WHAT YOU WILL DO:
Leave the pictures out. Transcribe exactly every line from the start of the records through the one containing "(5.00 s to 5.32 s)".

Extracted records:
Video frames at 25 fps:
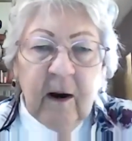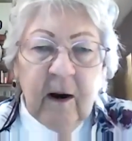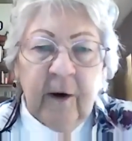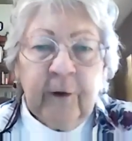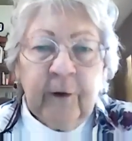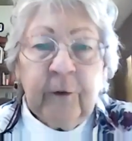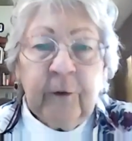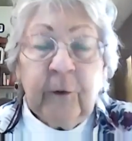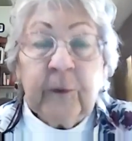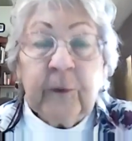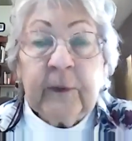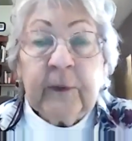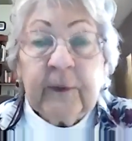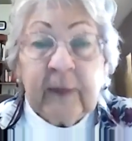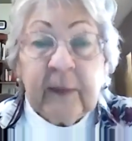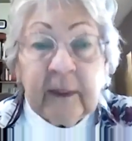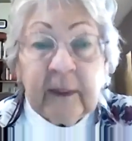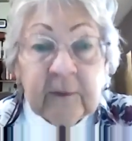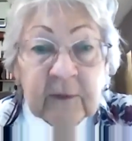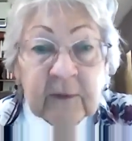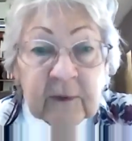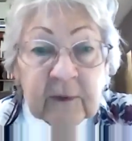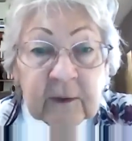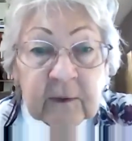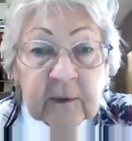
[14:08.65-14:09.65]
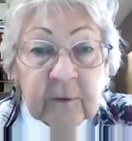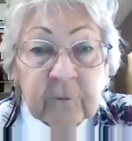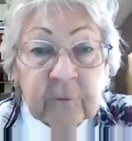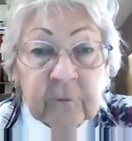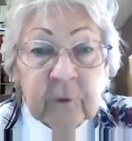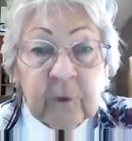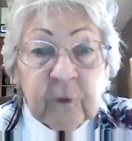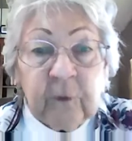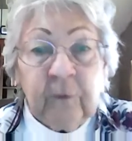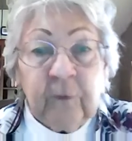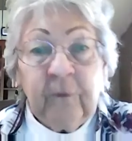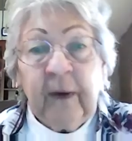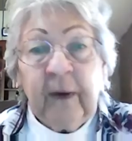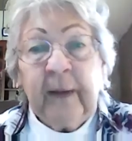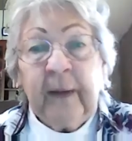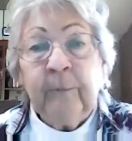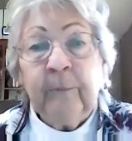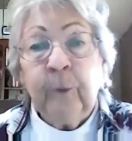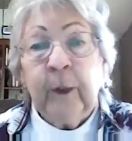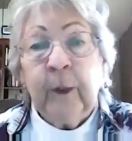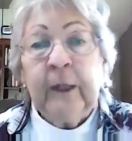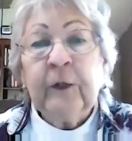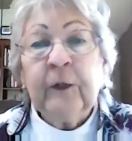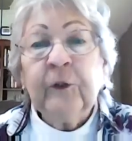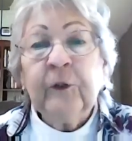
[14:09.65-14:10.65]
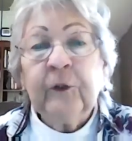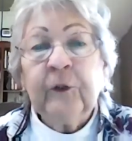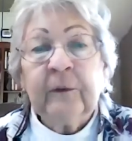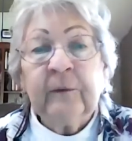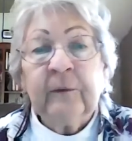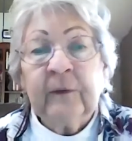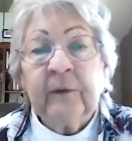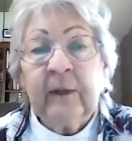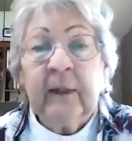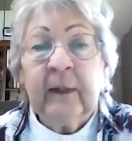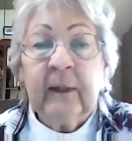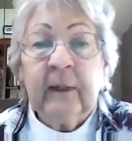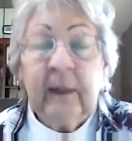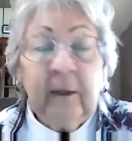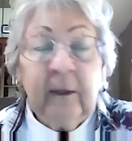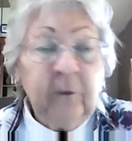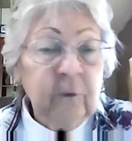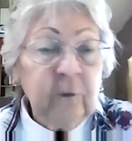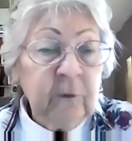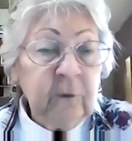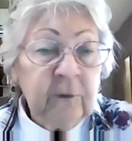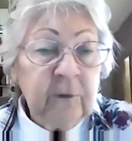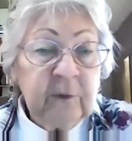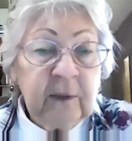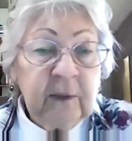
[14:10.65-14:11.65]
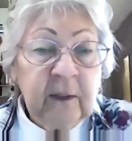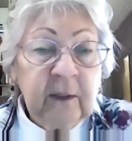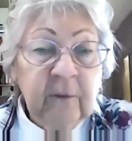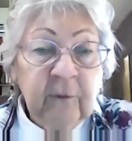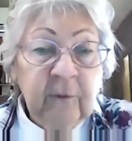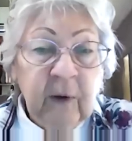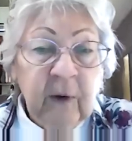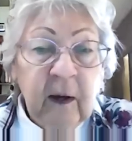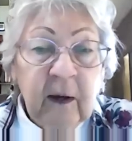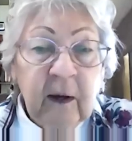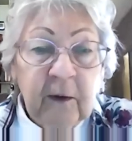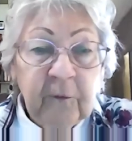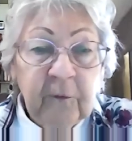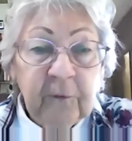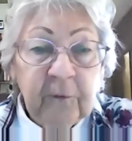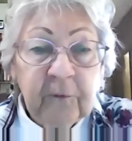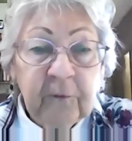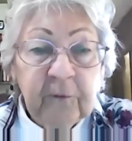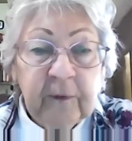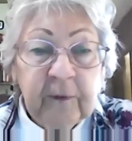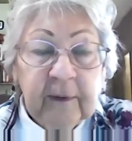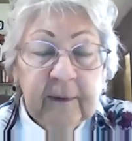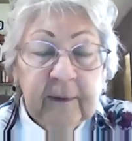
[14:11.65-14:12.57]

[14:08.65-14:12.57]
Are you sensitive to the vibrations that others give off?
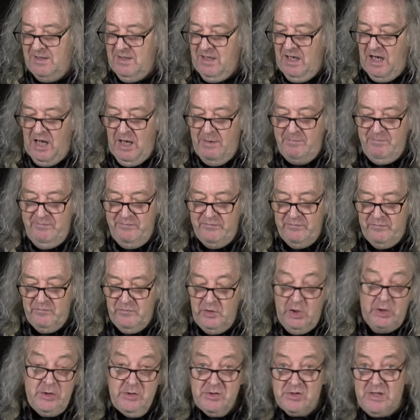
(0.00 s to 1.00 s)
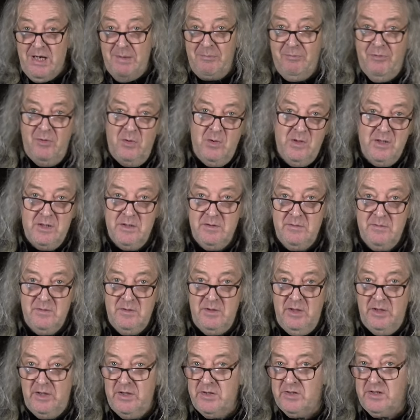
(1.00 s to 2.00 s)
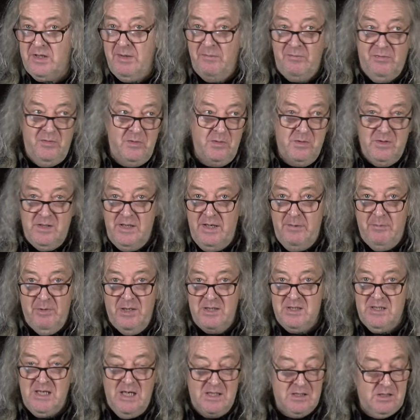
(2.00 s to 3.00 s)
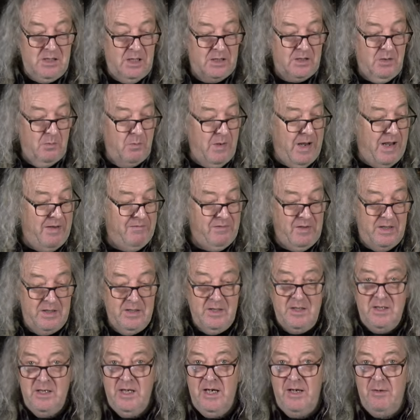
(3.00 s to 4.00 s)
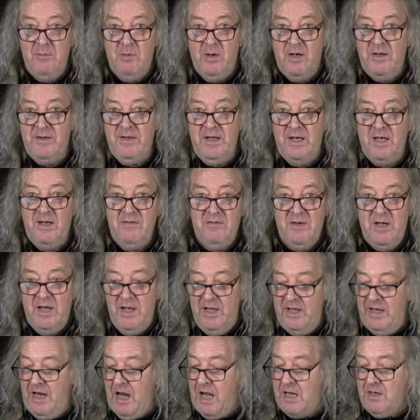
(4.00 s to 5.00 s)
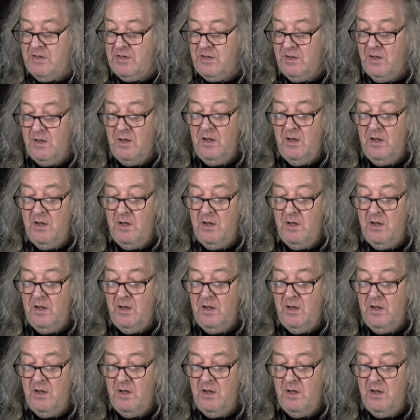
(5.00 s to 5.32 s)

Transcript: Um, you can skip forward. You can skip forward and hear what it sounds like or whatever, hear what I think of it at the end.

ANSWER SPACE:
Video frames at 25 fps:
[14:08.65-14:09.65]
[14:09.65-14:10.65]
[14:10.65-14:11.65]
[14:11.65-14:12.57]

[14:08.65-14:12.57]
Are you sensitive to the vibrations that others give off?
(0.00 s to 1.00 s)
(1.00 s to 2.00 s)
(2.00 s to 3.00 s)
(3.00 s to 4.00 s)
(4.00 s to 5.00 s)
(5.00 s to 5.32 s)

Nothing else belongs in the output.